I did it without a sliding window approach, so I just separated the sequences by 10 and sent them to LSTM.
I also added a dimension in order to be able to insert it into the LSTM.
So here the input to the LSTM was [1,64,100]. On each loop I took the hidden state from the previous loop and fed it to the next LSTM.
I was able to overfit the network on a few samples (to check for bugs) but I was unable to converge for the bigger problem.
I think there is a flaw in my design because I input to the LSTM a “part” of my sequence at a time, but I believe I should’ve inputted all the parts at once in the first dimension.
Also, I was thinking of a sliding window (where the LSTM would evaluate the sequence with a sliding window instead of non-overlapping parts one at a time)

Now I’m interested if you can suggest a better solution to my problem.
First, I transformed the input:
lets look at a simple example:
minibatch: 2 sequence_length:11 sliding_window_width: 5 sliding_window_stride: 2
The input would be [2,11] and I want to transform to [4,2,5]
(a short explanation: for each sequence (of length 10) I want to create “an array” which consists of the “sliding windows” of that sequence.
a sequence [0,1,2,3,4,5,6,7,8,9,10]
would transform to [[0,1,2,3,4],[2,3,4,5,6],[4,5,6,7,8],[6,7,8,9,10]]
I did this with this loop (I did this in the forward function and it’s performed on each minibatch):

input = torch.from_numpy(np.array([[0,1,2,3,4,5,6,7,8,9,10],[10,11,12,13,14,15,16,17,18,19,20]]))
splitInput = Variable(torch.zeros(4, 2, 5))
for i in range(4):
splitInput[i] = input[:,i2:(i2+5)]

So now I have (what I think is) a correct format to input to the LSTM which is
“(seq_len, batch, input_size)”
which is (as I understand it):
(“number of time steps/num of sliding windows”, batch, "actual sequence length/width of the sliding window)
Am I correct? Is there a better way to perform this transform? maybe with np.hstack but I couldn’t find a way.
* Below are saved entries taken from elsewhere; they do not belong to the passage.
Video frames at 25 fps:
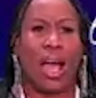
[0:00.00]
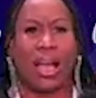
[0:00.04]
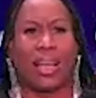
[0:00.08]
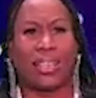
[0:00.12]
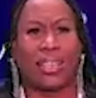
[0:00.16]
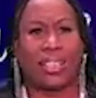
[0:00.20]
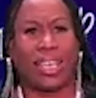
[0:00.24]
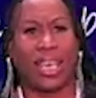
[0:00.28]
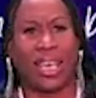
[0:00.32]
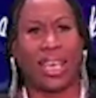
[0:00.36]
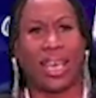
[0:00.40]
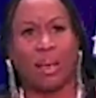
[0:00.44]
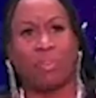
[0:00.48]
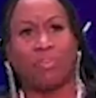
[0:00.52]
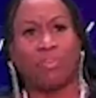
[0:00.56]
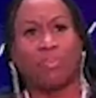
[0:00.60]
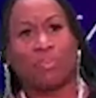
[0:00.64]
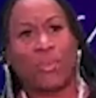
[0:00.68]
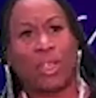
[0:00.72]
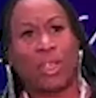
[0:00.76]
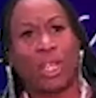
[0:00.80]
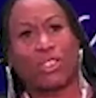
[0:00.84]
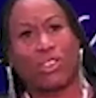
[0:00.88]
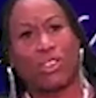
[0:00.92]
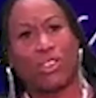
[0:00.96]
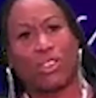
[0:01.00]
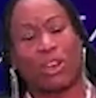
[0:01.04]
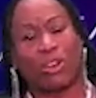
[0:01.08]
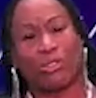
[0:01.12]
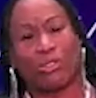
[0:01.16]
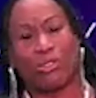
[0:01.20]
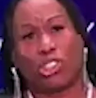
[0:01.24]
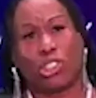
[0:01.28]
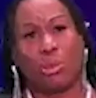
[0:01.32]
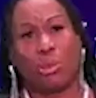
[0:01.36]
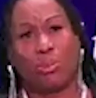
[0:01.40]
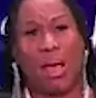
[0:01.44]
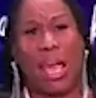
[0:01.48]
Yeah, you know,
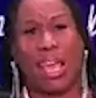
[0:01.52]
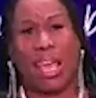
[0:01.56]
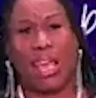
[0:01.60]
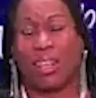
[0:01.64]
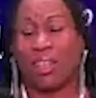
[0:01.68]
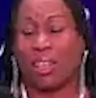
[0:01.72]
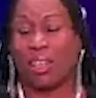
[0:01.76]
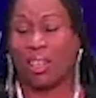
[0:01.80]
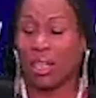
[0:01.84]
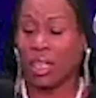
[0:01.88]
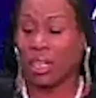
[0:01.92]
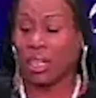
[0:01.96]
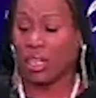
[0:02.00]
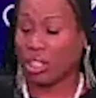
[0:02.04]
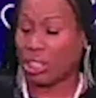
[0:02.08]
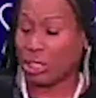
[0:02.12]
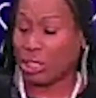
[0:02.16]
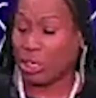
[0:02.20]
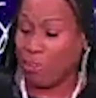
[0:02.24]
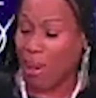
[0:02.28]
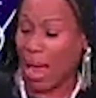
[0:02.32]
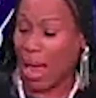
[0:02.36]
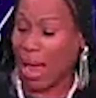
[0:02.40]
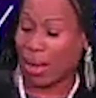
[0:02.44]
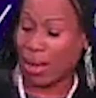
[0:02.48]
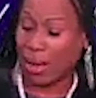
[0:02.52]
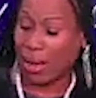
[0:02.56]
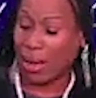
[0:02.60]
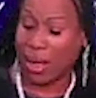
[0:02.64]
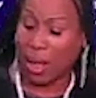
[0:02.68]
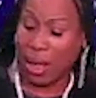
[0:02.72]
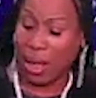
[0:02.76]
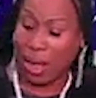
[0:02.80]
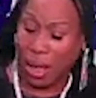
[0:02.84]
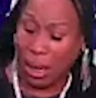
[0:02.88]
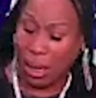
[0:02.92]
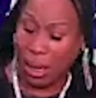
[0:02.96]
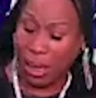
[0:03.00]
she might have
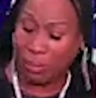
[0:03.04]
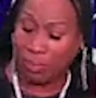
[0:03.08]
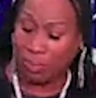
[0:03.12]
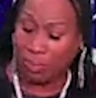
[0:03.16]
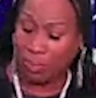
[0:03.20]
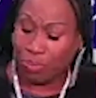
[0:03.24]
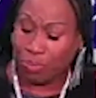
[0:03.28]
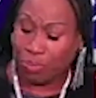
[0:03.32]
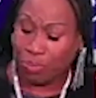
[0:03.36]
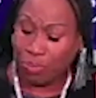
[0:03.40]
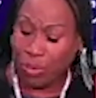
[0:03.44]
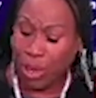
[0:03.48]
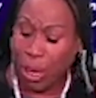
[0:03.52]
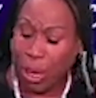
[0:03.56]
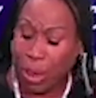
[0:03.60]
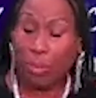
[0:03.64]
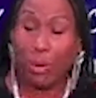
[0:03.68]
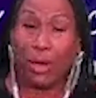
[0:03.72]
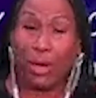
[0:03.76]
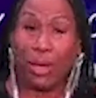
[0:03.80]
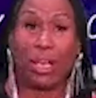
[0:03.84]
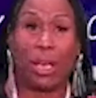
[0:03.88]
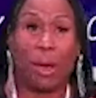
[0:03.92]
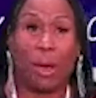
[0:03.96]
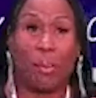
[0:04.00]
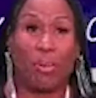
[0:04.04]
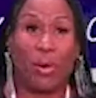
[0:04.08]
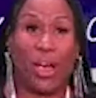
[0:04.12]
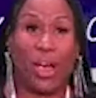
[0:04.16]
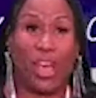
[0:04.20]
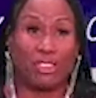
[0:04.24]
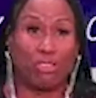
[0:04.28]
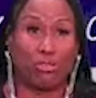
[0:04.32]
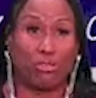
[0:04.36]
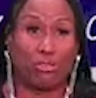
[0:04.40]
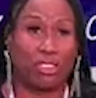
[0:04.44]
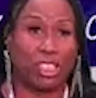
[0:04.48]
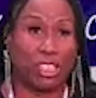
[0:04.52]
put a couple
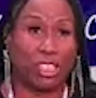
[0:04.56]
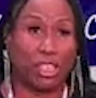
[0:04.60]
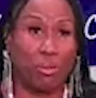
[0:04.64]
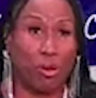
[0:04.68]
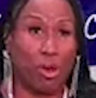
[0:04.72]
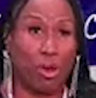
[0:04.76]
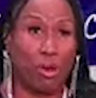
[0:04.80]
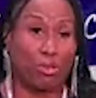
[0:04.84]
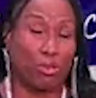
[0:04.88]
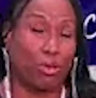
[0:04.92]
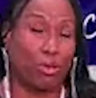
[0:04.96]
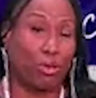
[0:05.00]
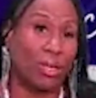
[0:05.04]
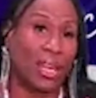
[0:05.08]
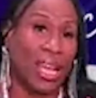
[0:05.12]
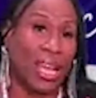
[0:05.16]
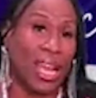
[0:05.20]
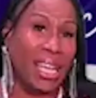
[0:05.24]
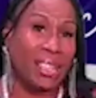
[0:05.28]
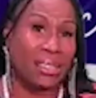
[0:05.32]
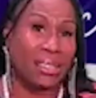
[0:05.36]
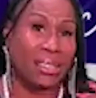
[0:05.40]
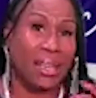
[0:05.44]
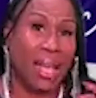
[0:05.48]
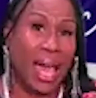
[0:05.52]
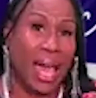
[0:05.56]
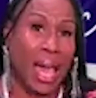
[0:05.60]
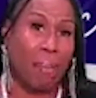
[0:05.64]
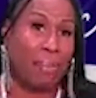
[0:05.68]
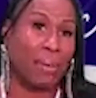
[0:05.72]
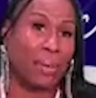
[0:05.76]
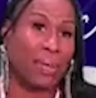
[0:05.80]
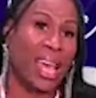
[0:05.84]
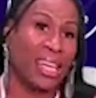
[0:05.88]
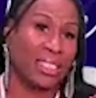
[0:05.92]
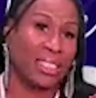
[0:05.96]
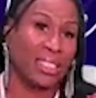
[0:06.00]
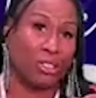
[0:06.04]
extra zeros on the end of that,
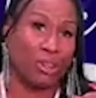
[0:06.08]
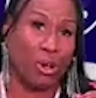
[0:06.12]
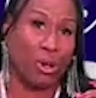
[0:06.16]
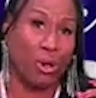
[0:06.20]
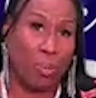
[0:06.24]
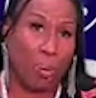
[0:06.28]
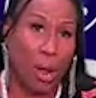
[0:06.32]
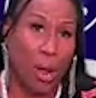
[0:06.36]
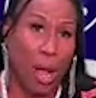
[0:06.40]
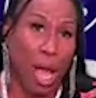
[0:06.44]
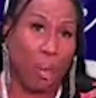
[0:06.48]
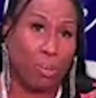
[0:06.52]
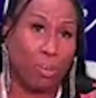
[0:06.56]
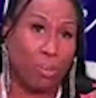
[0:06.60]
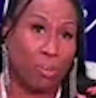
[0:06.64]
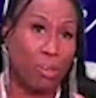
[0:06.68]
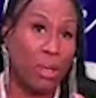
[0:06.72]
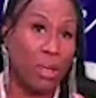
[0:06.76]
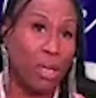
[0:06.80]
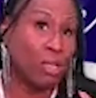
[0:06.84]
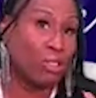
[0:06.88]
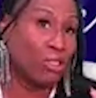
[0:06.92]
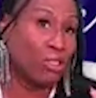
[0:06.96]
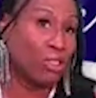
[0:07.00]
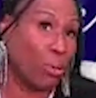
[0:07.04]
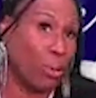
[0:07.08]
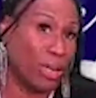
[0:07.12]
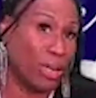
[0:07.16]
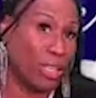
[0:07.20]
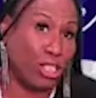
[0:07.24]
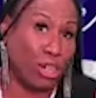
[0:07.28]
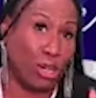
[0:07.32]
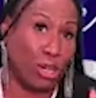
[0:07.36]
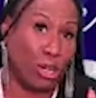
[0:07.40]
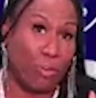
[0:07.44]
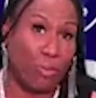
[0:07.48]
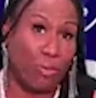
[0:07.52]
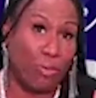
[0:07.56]
but that's no problem. So we
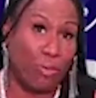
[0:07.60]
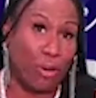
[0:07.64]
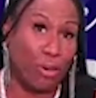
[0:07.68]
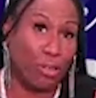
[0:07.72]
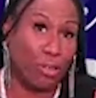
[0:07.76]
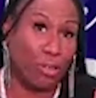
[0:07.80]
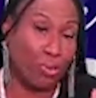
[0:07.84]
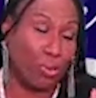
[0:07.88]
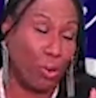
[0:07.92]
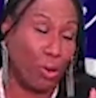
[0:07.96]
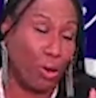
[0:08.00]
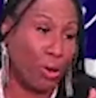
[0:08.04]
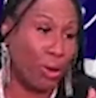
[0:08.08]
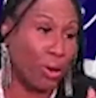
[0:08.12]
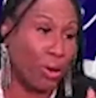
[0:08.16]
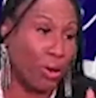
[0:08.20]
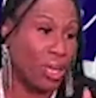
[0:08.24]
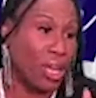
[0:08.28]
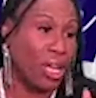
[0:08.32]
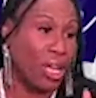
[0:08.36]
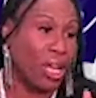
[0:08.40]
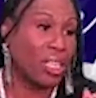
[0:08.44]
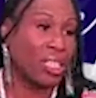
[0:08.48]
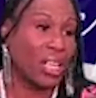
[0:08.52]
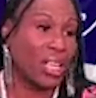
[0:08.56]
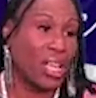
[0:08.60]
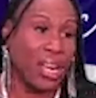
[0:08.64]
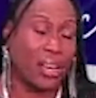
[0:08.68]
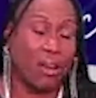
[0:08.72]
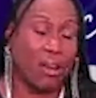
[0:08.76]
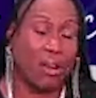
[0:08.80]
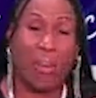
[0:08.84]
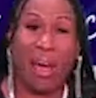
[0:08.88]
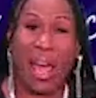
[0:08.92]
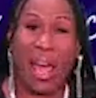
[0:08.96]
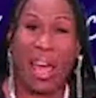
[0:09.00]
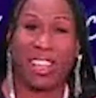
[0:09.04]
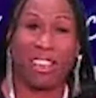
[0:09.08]
took him for his word. There ain't
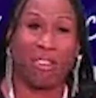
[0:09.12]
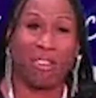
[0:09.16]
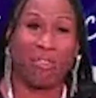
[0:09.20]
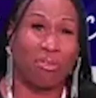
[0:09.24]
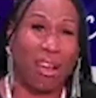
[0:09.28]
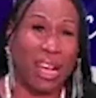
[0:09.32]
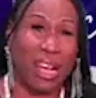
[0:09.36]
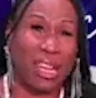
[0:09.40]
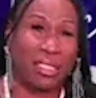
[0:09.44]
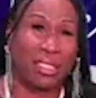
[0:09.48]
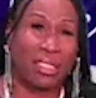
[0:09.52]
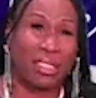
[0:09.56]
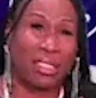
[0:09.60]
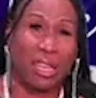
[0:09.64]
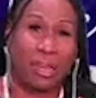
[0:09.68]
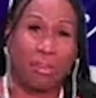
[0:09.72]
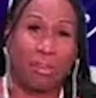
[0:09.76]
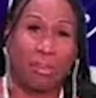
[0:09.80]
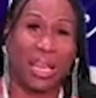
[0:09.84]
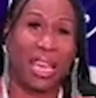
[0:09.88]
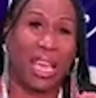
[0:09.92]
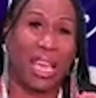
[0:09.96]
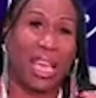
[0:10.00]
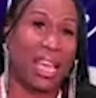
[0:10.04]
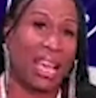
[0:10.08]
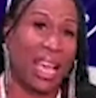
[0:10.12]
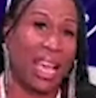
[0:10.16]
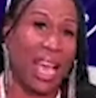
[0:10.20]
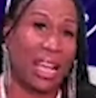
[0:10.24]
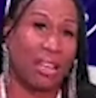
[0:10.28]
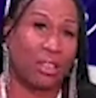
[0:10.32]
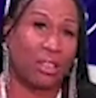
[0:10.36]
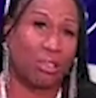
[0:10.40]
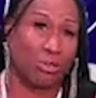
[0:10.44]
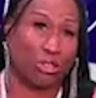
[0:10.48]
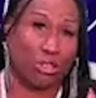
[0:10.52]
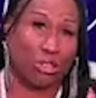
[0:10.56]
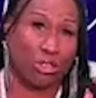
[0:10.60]
nobody arrest him. He ain't
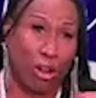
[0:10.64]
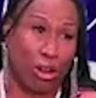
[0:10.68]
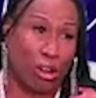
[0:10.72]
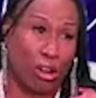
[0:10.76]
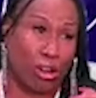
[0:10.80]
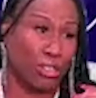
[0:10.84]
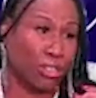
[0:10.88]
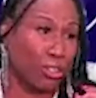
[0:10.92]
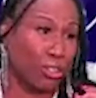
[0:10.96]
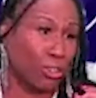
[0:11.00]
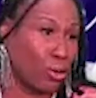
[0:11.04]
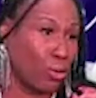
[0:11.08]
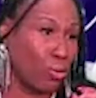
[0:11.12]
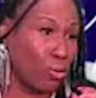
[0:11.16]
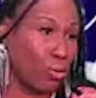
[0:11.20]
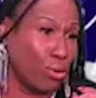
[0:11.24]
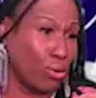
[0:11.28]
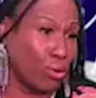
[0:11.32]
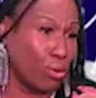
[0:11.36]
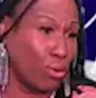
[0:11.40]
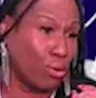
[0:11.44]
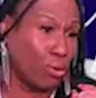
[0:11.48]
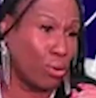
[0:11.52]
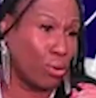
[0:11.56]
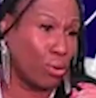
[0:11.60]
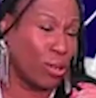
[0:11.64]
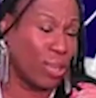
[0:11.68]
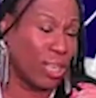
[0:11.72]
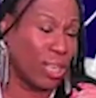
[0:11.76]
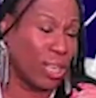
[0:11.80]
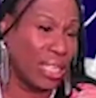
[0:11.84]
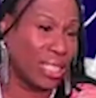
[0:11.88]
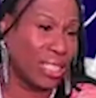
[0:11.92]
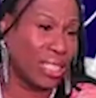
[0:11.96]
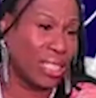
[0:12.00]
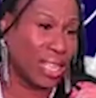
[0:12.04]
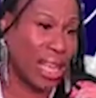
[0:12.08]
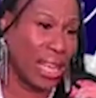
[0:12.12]
got no charges going on or
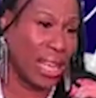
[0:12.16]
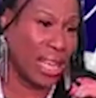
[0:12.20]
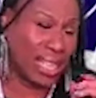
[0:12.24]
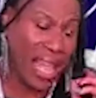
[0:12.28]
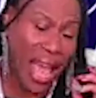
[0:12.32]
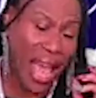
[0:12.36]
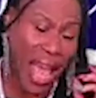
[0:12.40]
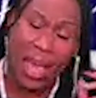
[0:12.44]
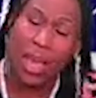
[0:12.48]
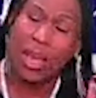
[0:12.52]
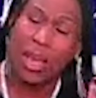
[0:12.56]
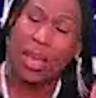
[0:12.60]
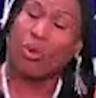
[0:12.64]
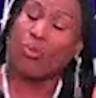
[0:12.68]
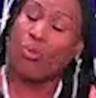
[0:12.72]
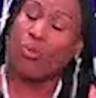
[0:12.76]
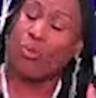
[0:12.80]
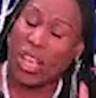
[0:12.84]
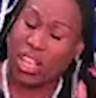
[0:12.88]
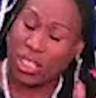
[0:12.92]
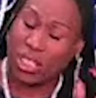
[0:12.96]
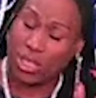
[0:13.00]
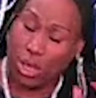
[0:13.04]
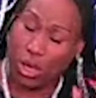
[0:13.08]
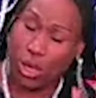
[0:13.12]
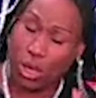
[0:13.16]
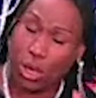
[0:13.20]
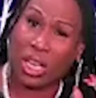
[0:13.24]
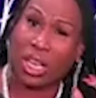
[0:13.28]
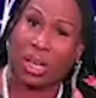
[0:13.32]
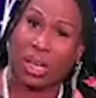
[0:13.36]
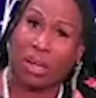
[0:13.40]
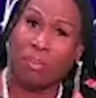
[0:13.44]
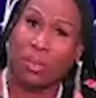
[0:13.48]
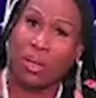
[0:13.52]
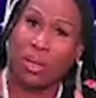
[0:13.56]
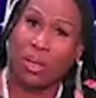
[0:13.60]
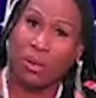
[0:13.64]
nothing like that. We took
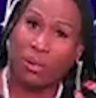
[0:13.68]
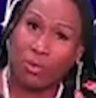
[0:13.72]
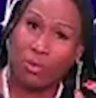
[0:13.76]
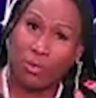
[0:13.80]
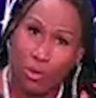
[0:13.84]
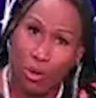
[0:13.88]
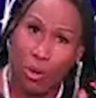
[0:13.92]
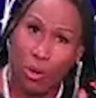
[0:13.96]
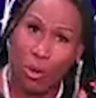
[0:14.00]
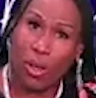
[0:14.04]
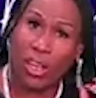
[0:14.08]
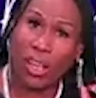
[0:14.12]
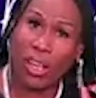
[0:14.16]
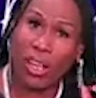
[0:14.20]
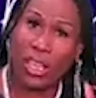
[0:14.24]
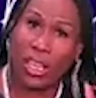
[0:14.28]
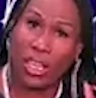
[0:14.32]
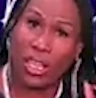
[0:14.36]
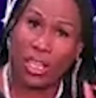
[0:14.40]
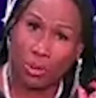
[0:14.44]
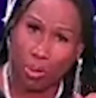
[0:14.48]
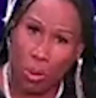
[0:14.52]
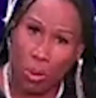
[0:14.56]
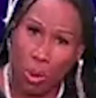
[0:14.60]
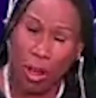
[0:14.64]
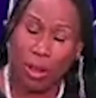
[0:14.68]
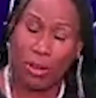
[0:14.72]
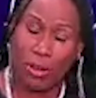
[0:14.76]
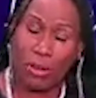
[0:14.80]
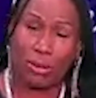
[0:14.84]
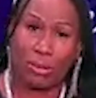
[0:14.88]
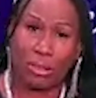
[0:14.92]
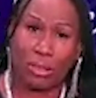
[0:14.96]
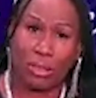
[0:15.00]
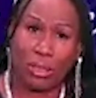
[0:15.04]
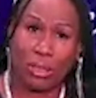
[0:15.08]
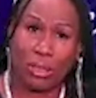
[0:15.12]
him for his word.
I tried inputting it into an LSTM, the output from it is [“num of sliding windows”, batch, hidden_size].
On a side note, the LSTM required me to initiate it with nn.LSTM(width_of_sliding_window, hidden_size, num_of_layers) while in the design before I could input whatever I wanted in the first argument.
After the LSTM I feed the output (of size [“num of sliding windows”, batch, hidden_size]) to a Linear layer with the sizes of "nn.Linear(num_of_sliding_windowshidden_size, num_classes)". But I need to transform it first in order to use it in the linear layer, I perform the next transformation “output.transpose(0,1).contiguous().view(batch,-1)”
This transform results in a tensor of size: [batch, num_of_sliding_windows
hidden_size]
After the linear layer I’m left with an output of [batch, num_classes]
Then I used cross entropy as the loss function.
I tried over-fitting the network on a few samples and expected to get to a minimal loss because the network would “remember” the samples. Unfortunately I was not able to over-fit, which probably because there is a bug in my design. Can you spot a problem with the design? maybe some of the later transforms mixed the samples? maybe the design it’self is flawed? maybe I don’t understand the actual required input to the LSTM and it doesn’t work?
EDIT: actually I was able to over-fit, I just increased the num_hidden… still any suggestions would be appreciated.
Any help with the current design will be appreciated.

Also, if you know or think of a better design to solve this type of problem I would be really happy to hear that.

Thanks.

p.s- I’m relatively new to pytorch and DL so please don’t be mad if I understood something wrong, or very very wrong… I would appreciate any explanations or links explanations.

p.s.s- I also searched for any example of pytorch/rnn/sequence and most of the examples were either for video of for text (which is very different from a simple sequence like audio) and I tried implementing what I understood from the examples in the first design I wrote about.